Data should be under the ./dataset folder.

Mixamo Dataset

Download the motions used for our benchmark:

bash prepare/download_mixamo_dataset.sh

Or download motions directly from Mixamo and use utils/fbx2bvh.py to convert fbx files to bvh files.

HumanML3D Dataset

Clone HumanML3D, then copy the data dir to our repository:

cd ..
git clone https://github.com/EricGuo5513/HumanML3D.git
unzip ./HumanML3D/HumanML3D/texts.zip -d ./HumanML3D/HumanML3D/
cp -r HumanML3D/HumanML3D sin-mdm/dataset/HumanML3D
cd sin-mdm

Then, download the motions used for our benchmark:

bash prepare/download_humanml3d_dataset.sh

Or download the entire dataset by following the instructions in HumanML3D, then copy the result dataset to our repository:

cp -r ../HumanML3D/HumanML3D ./dataset/HumanML3D
Truebones zoo Dataset

Download motions used in our pretrained models:

bash prepare/download_truebones_zoo_dataset.sh

Or download the full dataset here and use utils/fbx2bvh.py to convert fbx files to bvh files.

Synthesis

Preparations

Download pretrained models

Download the model(s) you wish to use using the scripts below. The models will be placed under ./save/.

Mixamo Dataset Models

Download pretrained models used for our benchmark:

bash prepare/download_mixamo_models.sh
HumanML3D Dataset Models

Download pretrained models used for our benchmark:

bash prepare/download_humanml3d_models.sh
Truebones Zoo Dataset Models

Download pretrained models:

bash prepare/download_truebones_models.sh

Pretrained model of "Flying Dragon" will be available soon!

Run synthesis command

To generate motions using a pretrained model use the following command:

python -m sample.generate --model_path ./save/path_to_pretrained_model --num_samples 5 --motion_length 10

Where --num_samples is the number of motions that will be generated and --motion_length is the length in seconds. Use --seed to specify a seed.

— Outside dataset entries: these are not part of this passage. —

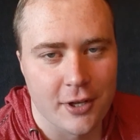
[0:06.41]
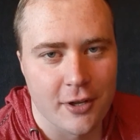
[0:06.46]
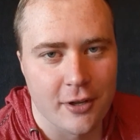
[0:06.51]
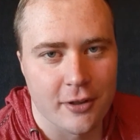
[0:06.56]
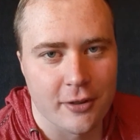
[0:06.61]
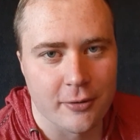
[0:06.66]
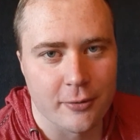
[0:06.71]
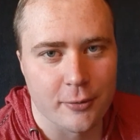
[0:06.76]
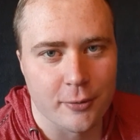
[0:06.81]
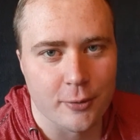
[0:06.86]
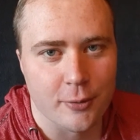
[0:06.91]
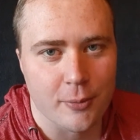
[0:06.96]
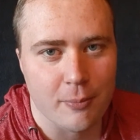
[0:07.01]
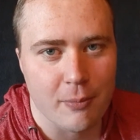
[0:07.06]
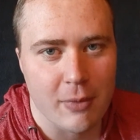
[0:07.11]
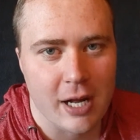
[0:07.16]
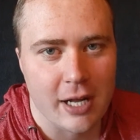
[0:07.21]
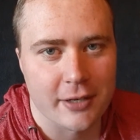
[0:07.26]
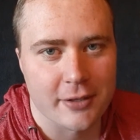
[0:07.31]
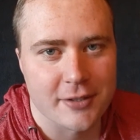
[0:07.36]
through
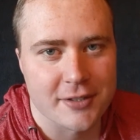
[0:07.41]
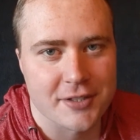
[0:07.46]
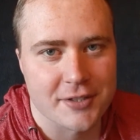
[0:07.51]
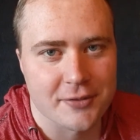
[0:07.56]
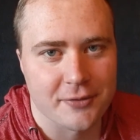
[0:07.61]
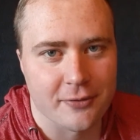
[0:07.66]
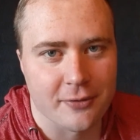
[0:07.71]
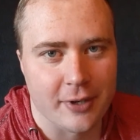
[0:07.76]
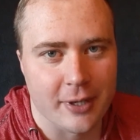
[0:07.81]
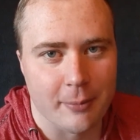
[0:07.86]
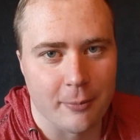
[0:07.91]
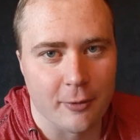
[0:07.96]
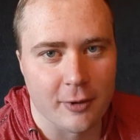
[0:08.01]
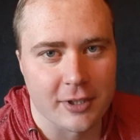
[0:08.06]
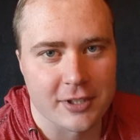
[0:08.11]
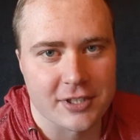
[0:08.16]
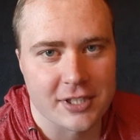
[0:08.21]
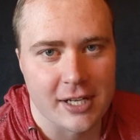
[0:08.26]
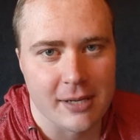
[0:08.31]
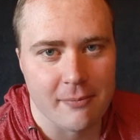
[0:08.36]
models,
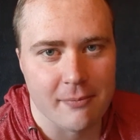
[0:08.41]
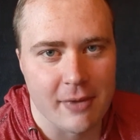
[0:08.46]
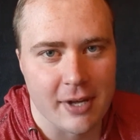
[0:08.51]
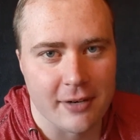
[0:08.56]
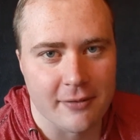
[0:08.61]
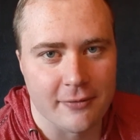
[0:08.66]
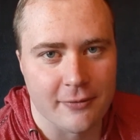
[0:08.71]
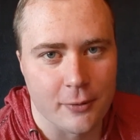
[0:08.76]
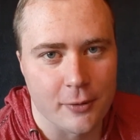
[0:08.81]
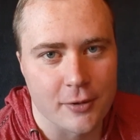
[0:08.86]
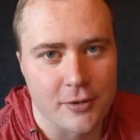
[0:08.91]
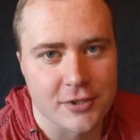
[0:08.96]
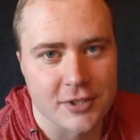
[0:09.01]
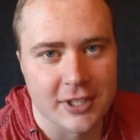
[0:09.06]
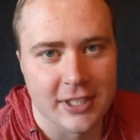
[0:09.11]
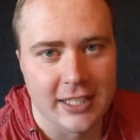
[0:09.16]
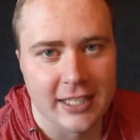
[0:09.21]
frameworks, and metaphors.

Running this will get you:

  • results.npy file with xyz positions of the generated animation
  • rows_00_to_##.mp4 - stick figure animations of all generated motions.
  • sample##.bvh - bvh file for each generated animation that can be visuallized using Blender.

It will look something like this:

example

Adding texture in Blender

Instructions for adding texture in Blender

To add texture in Blender For Mixamo and Truebones zoo datasets follow these steps:

  1. In Blender, Import an FBX file that contains the mesh and texture to blender.
    1. For Mixamo motions use: mixamo_ref.fbx
    2. For motions generated by the truebones zoo uploaded models use the relevant fbx file from here.
  2. Select only the skeleton of the imported FBX and delete it. The mesh will then appear in T-pose.
  3. Import the BVH file that was generated by the model
  4. Select the mesh, go to modifier properties, and press the tooltip icon. Then, select the generated BVH.
blender_skinning

Training

Preperations

Download HumanML3D dependencies:

bash prepare/download_t2m_evaluators.sh

Run training command

python -m train.train_sinmdm --arch unet --dataset mixamo --save_dir <'path_to_save_models'> --sin_path <'path to .bvh file for mixamo/bvh_general dataset or .npy file for humanml dataset'> --lr_method ExponentialLR --lr_gamma 0.99998 --use_scale_shift_norm --use_checkpoint
  • Specify architecture using --arch Options: unet, qna

  • Specify dataset using --dataset Options: humanml, mixamo, bvh_general

  • Use --device to define GPU id.

  • Use --seed to specify seed.

  • Add --train_platform_type {ClearmlPlatform, TensorboardPlatform} to track results with either ClearML or Tensorboard.

  • Add --eval_during_training to run a short evaluation for each saved checkpoint.

  • Add --gen_during_training to synthesize a motion and save its visualization for each saved checkpoint.

    Evaluation and generation during training will slow it down but will give you better monitoring.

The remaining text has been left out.